Have you ever had a day that was filled with grief and joy all in the same day? 

Recently I had not just one such day, but two in the same week. 

On Saturday February 11, 2023 we had a memorial service for our 8th grandchild who was only 14 hours old when he went to be with the Lord. This day was filled with grieving but also a joy knowing that Reese Edward was with the Lord. He was no longer blind. He was no longer brain dead. He was alive and whole.  Even though this seemed to be a finale, it was just the beginning of a whole new season. To fully understand this, I need to go back to a doctor’s appointment when my daughter was 20 weeks pregnant. 

During this scheduled ultrasound it was detected that Baby O (this was his name to everyone) had what seemed to be fluid on the brain. Because of this detection my daughter was transferred to a high risk doctor at Tennessee Maternal Fetal Medicine. 

At 23 weeks an amniocentesis was performed and the fluid on the brain was confirmed as hydrocephalus. We were ecstatic to have a diagnosis and a plan of action. Deliver the baby via C-section and have a brain surgeon on standby for emergency surgery to insert a shunt in Baby O to relieve the pressure. And besides the club foot they had also found, which again would be taken care of after birth to correct, Baby O would lead a normal life. 

However, during continued doctors appointments, it became apparent that Baby O would need to be under the care of a hospital and a team of doctors equipped to handle the unknown, so their care was transferred to Vanderbilt. It was here that another ultrasound, at 32 weeks, confirmed it was in fact NOT hydrocephalus, but it was a combination of things and no one had a name for it. 

If you looked at the list that was on my daughters patient portal and googled them, you came up with most of the items pointed to Dandy- Walker Syndrome. In researching we knew people who had full lives, they were special needs, but it wasn’t life threatening. The team didn’t want to speculate so a Fetal MRI was scheduled. The earliest they could get her in was January 19th, 2023. 
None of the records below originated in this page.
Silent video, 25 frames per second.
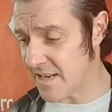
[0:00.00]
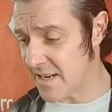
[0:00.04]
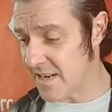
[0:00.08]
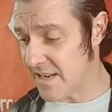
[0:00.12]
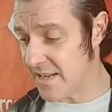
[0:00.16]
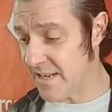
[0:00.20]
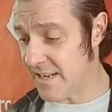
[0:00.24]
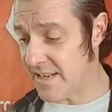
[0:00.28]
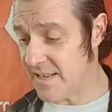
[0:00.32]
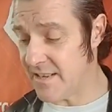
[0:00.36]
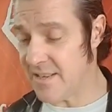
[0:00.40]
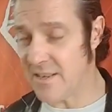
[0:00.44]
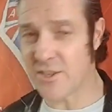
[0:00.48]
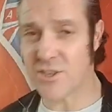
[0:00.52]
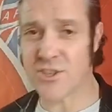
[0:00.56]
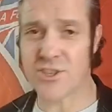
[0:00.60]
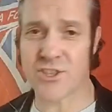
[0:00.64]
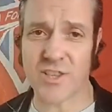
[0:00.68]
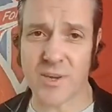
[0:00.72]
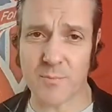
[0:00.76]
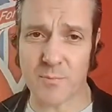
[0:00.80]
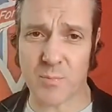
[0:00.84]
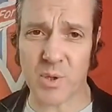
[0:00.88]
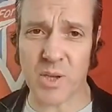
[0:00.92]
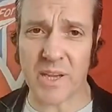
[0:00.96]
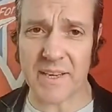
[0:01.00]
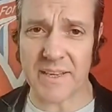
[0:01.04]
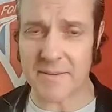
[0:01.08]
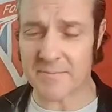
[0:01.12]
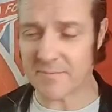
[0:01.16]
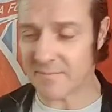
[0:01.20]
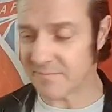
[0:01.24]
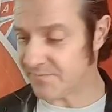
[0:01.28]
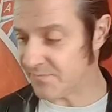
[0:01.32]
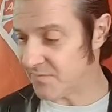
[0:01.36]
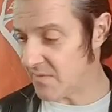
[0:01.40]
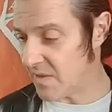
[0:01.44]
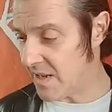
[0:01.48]
in Shipley,
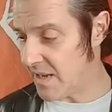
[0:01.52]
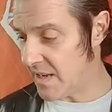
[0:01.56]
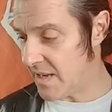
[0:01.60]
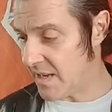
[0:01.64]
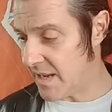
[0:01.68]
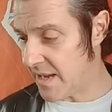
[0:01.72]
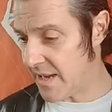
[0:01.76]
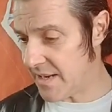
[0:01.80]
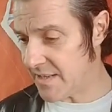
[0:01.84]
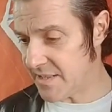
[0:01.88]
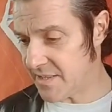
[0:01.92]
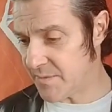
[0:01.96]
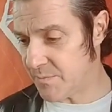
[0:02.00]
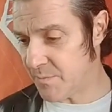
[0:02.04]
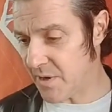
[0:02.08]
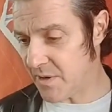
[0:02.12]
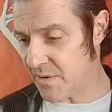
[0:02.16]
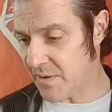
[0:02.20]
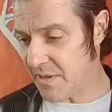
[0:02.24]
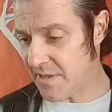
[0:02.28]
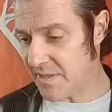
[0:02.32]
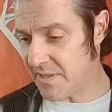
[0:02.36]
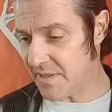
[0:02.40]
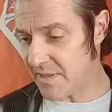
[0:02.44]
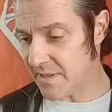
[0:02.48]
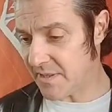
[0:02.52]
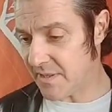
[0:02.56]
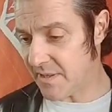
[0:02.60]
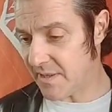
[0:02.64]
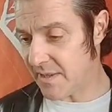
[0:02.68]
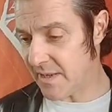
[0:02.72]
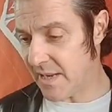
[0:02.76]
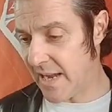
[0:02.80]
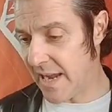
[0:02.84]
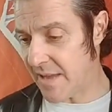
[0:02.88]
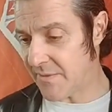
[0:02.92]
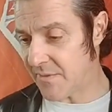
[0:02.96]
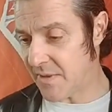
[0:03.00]
and is buried
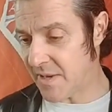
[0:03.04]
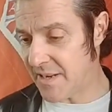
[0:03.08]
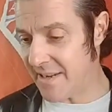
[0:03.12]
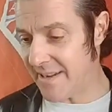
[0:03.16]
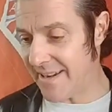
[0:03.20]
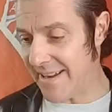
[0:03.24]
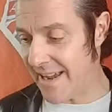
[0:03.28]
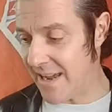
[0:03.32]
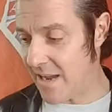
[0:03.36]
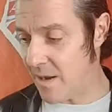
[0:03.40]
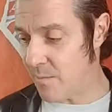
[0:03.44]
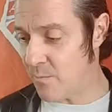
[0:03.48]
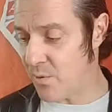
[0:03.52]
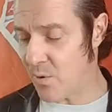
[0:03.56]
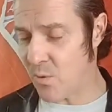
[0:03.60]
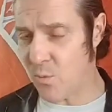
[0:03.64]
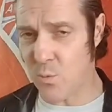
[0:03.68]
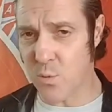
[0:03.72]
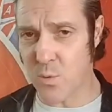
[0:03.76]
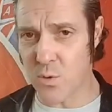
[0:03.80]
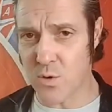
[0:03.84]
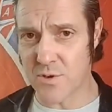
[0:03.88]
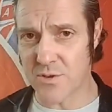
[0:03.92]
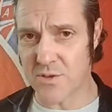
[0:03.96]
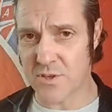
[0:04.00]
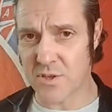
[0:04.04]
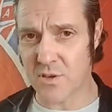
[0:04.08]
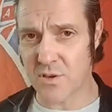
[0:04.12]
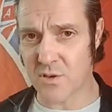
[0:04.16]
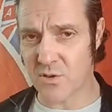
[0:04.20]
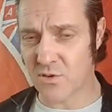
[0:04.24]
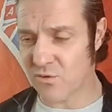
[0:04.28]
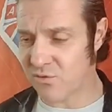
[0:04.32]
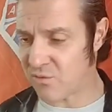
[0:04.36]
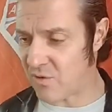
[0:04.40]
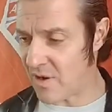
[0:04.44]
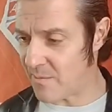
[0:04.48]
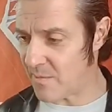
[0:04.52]
at the Nab Wood
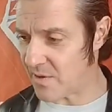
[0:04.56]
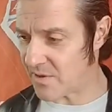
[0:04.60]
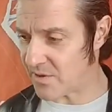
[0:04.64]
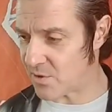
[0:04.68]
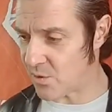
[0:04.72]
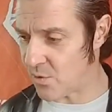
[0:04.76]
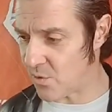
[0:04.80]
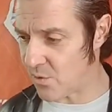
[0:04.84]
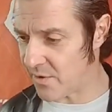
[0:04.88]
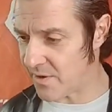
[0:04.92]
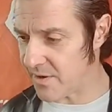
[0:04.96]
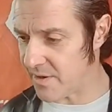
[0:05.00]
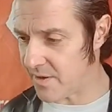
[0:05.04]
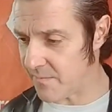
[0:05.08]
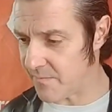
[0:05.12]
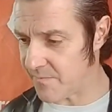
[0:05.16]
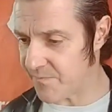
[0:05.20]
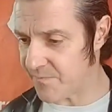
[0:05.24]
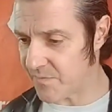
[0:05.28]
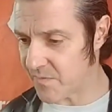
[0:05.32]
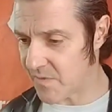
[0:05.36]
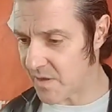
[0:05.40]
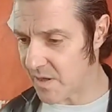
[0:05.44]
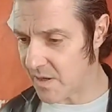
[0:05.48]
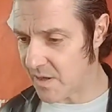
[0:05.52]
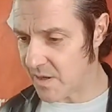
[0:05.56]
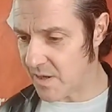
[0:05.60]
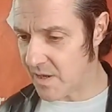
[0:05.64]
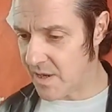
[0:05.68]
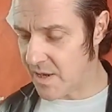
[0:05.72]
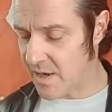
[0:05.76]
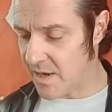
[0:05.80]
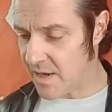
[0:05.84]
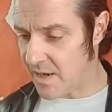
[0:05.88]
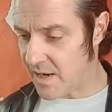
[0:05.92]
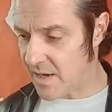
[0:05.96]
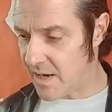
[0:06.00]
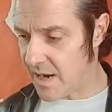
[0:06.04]
Crematorium.
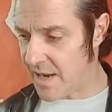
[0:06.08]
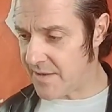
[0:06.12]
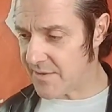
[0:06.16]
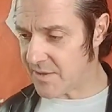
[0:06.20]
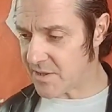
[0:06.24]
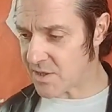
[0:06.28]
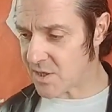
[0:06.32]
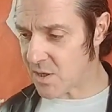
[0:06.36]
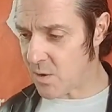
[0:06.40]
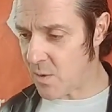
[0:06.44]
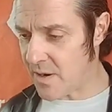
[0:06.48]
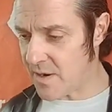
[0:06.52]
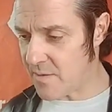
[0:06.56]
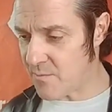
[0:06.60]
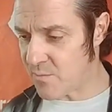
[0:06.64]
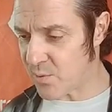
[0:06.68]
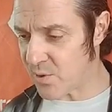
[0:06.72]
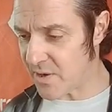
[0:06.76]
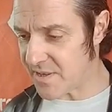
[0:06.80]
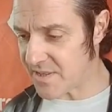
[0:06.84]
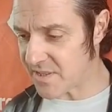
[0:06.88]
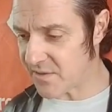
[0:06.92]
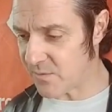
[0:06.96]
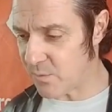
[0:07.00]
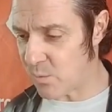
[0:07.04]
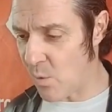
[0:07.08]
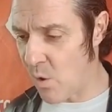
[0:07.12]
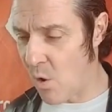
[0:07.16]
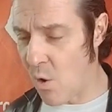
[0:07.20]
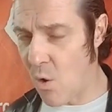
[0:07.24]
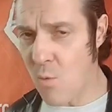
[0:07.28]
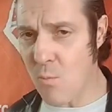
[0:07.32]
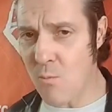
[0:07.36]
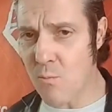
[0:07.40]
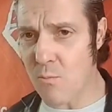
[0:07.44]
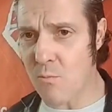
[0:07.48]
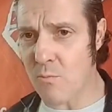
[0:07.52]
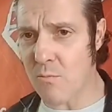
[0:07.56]
And there's a quite impressive wall
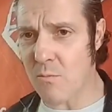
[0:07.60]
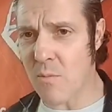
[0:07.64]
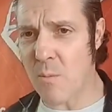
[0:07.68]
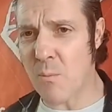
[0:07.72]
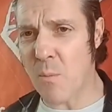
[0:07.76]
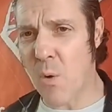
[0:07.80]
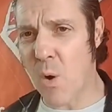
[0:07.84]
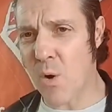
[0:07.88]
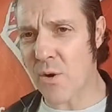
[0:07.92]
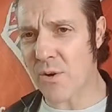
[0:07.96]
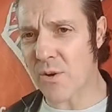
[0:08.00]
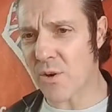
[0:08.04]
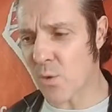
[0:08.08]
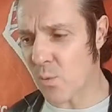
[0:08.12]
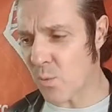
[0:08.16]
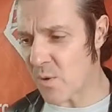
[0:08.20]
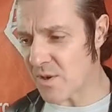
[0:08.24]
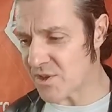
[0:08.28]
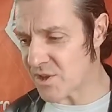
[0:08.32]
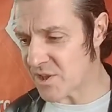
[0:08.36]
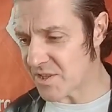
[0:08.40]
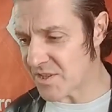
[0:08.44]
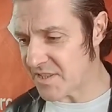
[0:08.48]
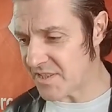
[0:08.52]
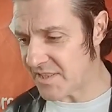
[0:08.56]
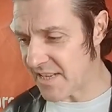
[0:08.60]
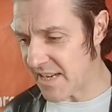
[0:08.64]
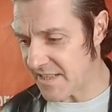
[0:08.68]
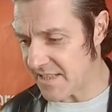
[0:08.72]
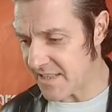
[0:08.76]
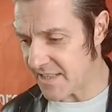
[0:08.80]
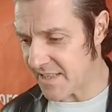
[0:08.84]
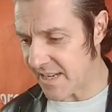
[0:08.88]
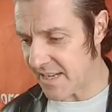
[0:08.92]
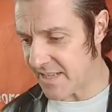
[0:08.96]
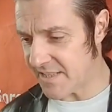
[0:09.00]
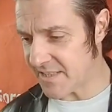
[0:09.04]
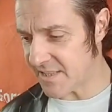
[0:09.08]
memorial which is
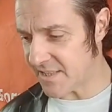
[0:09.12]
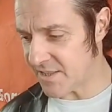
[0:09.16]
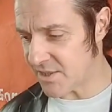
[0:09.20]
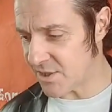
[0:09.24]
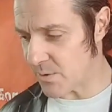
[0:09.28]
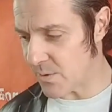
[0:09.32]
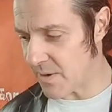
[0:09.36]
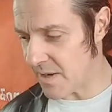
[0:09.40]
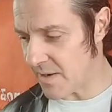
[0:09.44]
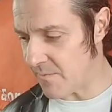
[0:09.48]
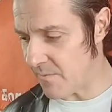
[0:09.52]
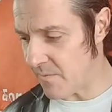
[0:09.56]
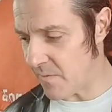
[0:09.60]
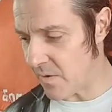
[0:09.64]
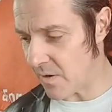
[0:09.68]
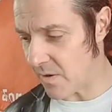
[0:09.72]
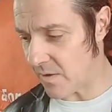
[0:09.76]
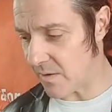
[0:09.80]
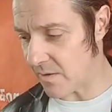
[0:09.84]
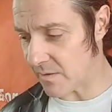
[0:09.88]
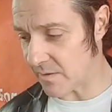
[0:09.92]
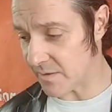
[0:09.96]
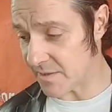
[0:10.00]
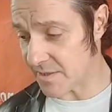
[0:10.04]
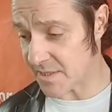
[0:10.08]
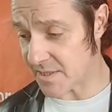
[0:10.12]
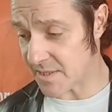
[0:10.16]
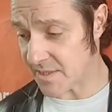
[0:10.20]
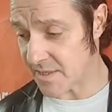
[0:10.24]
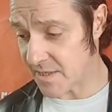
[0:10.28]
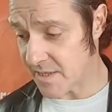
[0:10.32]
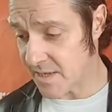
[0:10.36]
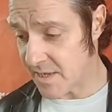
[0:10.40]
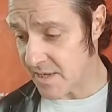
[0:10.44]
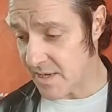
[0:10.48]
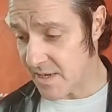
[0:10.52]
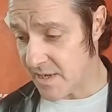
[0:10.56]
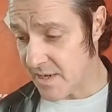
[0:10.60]
dedicated to him, or at least
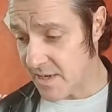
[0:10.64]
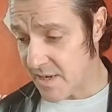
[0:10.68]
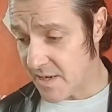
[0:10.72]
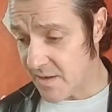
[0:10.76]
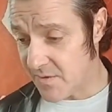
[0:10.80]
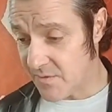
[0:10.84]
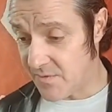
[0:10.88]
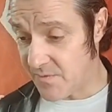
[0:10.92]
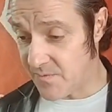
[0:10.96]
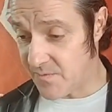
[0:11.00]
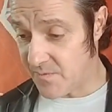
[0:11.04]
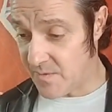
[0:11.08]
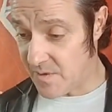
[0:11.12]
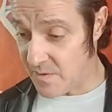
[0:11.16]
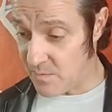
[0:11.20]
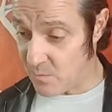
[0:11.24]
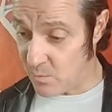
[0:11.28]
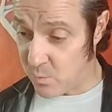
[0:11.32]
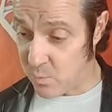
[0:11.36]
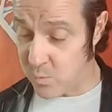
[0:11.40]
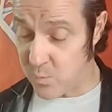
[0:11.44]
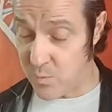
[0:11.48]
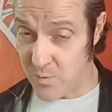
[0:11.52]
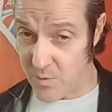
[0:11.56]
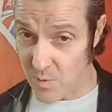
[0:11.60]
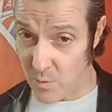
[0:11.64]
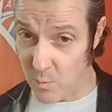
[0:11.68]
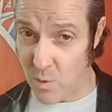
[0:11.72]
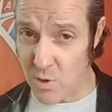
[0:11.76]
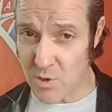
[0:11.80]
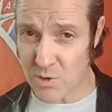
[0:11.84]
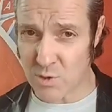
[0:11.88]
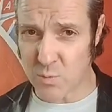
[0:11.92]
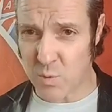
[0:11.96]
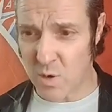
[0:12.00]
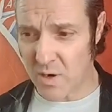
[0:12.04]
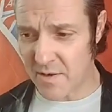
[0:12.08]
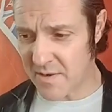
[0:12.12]
there
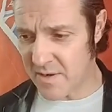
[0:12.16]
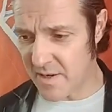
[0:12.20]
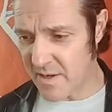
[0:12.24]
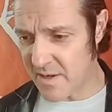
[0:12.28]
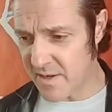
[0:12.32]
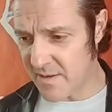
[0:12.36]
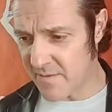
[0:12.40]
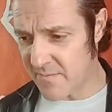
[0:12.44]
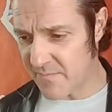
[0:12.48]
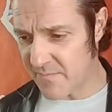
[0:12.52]
was one in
On January 21, 2023 the outcome was listed on my daughter’s patient portal and it didn’t sound good. I am not a doctor but I knew based upon googling the items our outlook had just been altered. The list actually ended up being looked at by a nurse and her response was “has anyone mentioned ‘heroic life saving measures’?” 

These words started messages being left for someone to return a call to explain what was going on. The call finally came and another “team meeting” was called for January 30, 2023. 

At 38 weeks, my daughter was hooked up to machines to monitor the baby’s heartbeat which was normal and strong and another ultrasound had just been completed. The doctors made their way into her room to discuss the findings of the ultrasound which just confirmed the Fetal MRI. She and her husband would need to start making decisions. Baby O had no brain activity and would only live with medical intervention for the rest of his life, however long that was. 

They made the decision of a DNR and to allow God to work in whatever way He chose. The C-section was scheduled for the following Monday at 8am and Baby O was given little chance of ever taking a breath. 

During the final week before baby O a diagnosis would finally be given. At one of the many doctors appointments they were able to take DNA from both mom and dad, and they still had liquid left from the amniocentesis. It was sent to Columbia University for research and on Wednesday February 1, 2023 they called and told us that Baby O had  Walker Warburg syndrome which is a very rare condition of Muscular Dystrophy and that he had an extreme case. It was reiterated again he would most likely never take a breath. 

But God….

On February 6th at 8:38 am Reese Edward was born. He not only took a breath but he kept breathing for almost exactly 14 hours before he passed into the arms of Jesus where he is happy and whole.